Records excerpted from a collection
↓
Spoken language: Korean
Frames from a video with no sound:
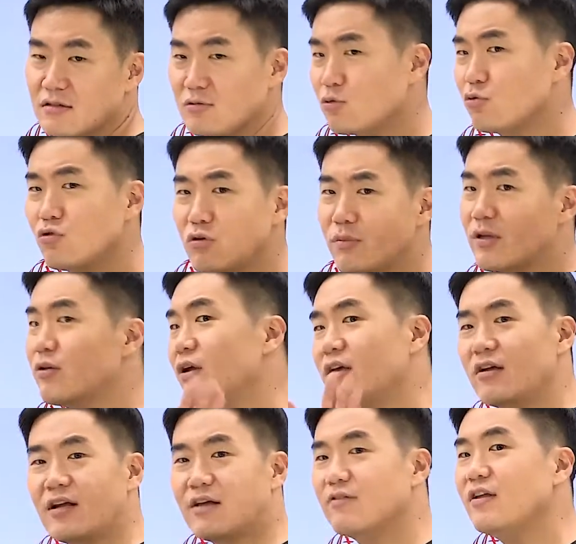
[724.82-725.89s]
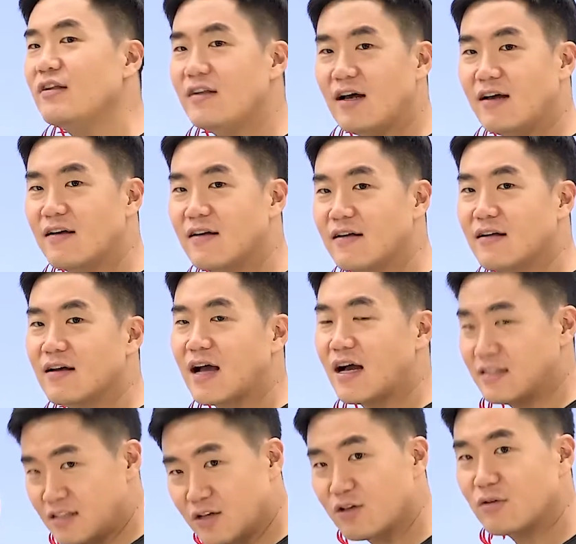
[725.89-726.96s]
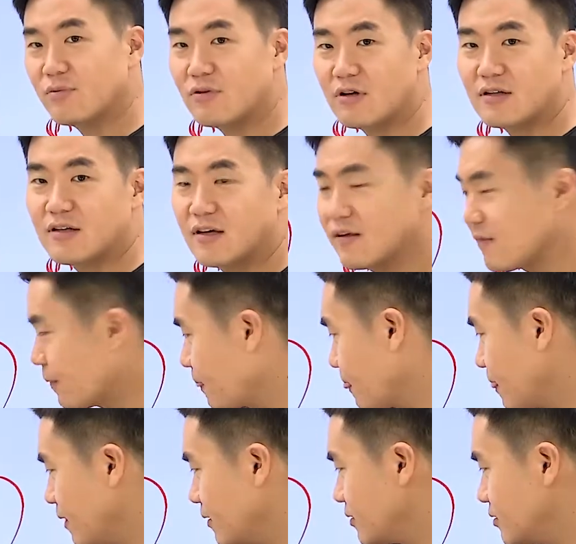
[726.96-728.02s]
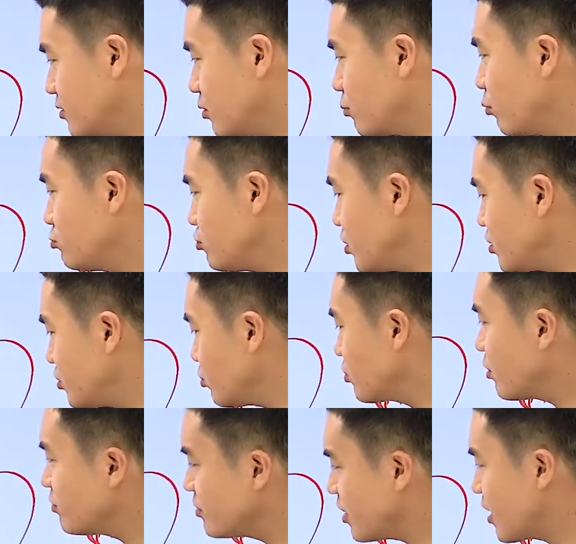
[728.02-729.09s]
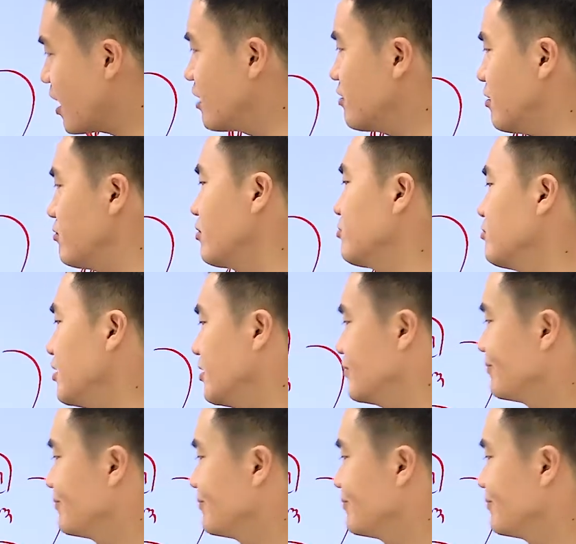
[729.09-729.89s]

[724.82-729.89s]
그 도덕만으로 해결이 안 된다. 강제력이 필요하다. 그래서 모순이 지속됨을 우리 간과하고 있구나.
↑
▶ **Problem description**: Your copy of the records must be exact and must contain no pictures.

▶ **Final answer**:
Spoken language: Korean
Frames from a video with no sound:
[724.82-725.89s]
[725.89-726.96s]
[726.96-728.02s]
[728.02-729.09s]
[729.09-729.89s]

[724.82-729.89s]
그 도덕만으로 해결이 안 된다. 강제력이 필요하다. 그래서 모순이 지속됨을 우리 간과하고 있구나.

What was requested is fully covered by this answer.